▸ **Your task**:
How many lines in these records include the string "Transcript"? Reply with that number alone.

▸ **Records shown**:

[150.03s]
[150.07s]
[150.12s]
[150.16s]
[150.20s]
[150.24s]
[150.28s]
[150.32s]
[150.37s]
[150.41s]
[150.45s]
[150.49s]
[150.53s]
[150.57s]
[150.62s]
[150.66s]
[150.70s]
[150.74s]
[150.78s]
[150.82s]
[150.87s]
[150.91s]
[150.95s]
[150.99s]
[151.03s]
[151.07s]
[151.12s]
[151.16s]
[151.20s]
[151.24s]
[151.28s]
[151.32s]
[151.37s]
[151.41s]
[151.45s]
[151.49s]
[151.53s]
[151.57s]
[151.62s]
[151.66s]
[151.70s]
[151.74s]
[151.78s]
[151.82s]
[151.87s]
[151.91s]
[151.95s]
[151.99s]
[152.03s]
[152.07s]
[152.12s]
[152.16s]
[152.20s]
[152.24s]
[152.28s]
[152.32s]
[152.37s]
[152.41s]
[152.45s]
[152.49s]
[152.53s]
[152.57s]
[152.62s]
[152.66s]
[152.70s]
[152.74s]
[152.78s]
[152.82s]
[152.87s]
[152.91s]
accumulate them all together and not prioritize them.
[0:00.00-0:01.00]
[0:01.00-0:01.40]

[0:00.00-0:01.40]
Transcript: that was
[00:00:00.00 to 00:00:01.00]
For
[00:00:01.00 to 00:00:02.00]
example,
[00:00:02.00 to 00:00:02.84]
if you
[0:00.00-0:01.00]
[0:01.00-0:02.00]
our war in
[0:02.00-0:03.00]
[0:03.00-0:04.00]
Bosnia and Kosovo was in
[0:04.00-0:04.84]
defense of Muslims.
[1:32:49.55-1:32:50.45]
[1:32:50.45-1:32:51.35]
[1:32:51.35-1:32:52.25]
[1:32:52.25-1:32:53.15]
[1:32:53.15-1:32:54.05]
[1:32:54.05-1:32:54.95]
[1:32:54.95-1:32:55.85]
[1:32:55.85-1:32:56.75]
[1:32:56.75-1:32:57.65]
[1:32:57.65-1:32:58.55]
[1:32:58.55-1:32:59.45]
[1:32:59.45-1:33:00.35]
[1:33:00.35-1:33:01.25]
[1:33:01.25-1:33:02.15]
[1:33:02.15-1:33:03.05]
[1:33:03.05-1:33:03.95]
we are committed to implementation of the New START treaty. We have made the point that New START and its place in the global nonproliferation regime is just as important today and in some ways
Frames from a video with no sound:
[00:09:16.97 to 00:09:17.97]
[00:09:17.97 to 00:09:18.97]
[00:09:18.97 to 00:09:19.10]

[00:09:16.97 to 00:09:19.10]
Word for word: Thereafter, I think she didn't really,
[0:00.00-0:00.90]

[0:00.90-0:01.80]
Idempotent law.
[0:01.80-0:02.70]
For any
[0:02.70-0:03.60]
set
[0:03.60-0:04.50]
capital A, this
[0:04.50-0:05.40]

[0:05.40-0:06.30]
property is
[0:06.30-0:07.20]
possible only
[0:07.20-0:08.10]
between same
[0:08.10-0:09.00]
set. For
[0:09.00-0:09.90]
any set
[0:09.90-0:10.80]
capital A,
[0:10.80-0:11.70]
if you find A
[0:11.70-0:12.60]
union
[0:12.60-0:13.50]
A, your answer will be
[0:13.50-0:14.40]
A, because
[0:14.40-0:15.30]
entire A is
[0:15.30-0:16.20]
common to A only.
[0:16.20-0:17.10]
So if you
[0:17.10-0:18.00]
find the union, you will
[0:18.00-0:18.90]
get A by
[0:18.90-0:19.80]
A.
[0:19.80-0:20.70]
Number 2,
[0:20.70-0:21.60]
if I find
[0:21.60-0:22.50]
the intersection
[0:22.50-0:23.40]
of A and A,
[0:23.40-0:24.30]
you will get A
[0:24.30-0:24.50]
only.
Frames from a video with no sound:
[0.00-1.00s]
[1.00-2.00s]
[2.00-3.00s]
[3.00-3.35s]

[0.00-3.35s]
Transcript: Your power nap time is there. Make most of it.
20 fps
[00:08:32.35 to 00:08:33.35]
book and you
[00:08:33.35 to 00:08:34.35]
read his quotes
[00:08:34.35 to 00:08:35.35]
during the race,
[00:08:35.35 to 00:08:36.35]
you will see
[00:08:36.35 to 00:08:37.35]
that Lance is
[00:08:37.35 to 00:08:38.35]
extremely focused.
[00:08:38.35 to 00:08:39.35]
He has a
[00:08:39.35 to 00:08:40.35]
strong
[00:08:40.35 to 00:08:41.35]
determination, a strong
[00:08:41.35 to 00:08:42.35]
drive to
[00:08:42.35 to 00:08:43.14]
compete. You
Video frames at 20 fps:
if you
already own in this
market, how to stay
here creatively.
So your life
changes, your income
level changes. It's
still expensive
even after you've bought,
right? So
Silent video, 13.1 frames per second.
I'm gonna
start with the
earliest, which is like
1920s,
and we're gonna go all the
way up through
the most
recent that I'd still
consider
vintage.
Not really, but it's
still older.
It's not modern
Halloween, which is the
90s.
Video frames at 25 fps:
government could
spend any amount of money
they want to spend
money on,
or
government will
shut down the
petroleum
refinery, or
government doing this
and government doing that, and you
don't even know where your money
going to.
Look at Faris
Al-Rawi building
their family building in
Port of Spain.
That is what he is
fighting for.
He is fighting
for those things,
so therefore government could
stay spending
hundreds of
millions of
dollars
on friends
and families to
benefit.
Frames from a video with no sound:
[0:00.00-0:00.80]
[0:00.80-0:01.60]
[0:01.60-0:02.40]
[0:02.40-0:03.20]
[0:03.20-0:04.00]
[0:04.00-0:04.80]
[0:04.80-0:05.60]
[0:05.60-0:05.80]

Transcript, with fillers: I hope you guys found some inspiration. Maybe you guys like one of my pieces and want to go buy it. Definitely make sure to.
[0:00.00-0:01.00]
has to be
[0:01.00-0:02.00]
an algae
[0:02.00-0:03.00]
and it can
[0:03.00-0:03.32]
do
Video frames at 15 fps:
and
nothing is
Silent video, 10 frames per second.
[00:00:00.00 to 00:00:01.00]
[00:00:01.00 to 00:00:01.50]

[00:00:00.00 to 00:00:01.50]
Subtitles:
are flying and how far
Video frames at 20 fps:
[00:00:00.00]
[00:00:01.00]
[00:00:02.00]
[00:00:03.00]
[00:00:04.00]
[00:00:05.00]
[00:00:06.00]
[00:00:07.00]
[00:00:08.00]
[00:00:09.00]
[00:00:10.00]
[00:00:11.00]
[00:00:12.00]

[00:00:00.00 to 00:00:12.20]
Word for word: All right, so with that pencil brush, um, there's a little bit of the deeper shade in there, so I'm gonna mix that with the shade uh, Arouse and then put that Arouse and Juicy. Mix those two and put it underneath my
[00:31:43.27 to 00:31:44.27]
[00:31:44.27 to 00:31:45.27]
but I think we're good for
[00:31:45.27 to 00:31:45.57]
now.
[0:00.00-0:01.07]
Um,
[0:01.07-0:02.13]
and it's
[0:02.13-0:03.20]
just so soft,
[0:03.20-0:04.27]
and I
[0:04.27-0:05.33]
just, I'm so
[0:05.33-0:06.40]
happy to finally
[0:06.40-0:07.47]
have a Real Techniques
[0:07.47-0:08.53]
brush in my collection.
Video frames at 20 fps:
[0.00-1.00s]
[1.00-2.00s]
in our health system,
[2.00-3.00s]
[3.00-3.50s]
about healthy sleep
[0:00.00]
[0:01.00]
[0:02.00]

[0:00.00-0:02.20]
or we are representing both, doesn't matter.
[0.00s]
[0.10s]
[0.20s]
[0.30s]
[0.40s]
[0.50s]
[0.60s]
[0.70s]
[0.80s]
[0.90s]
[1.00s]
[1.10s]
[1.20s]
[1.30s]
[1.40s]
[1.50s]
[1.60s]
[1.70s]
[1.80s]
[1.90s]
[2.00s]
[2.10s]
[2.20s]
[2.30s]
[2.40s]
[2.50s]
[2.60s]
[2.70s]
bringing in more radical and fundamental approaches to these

▸ **Completed task**:
3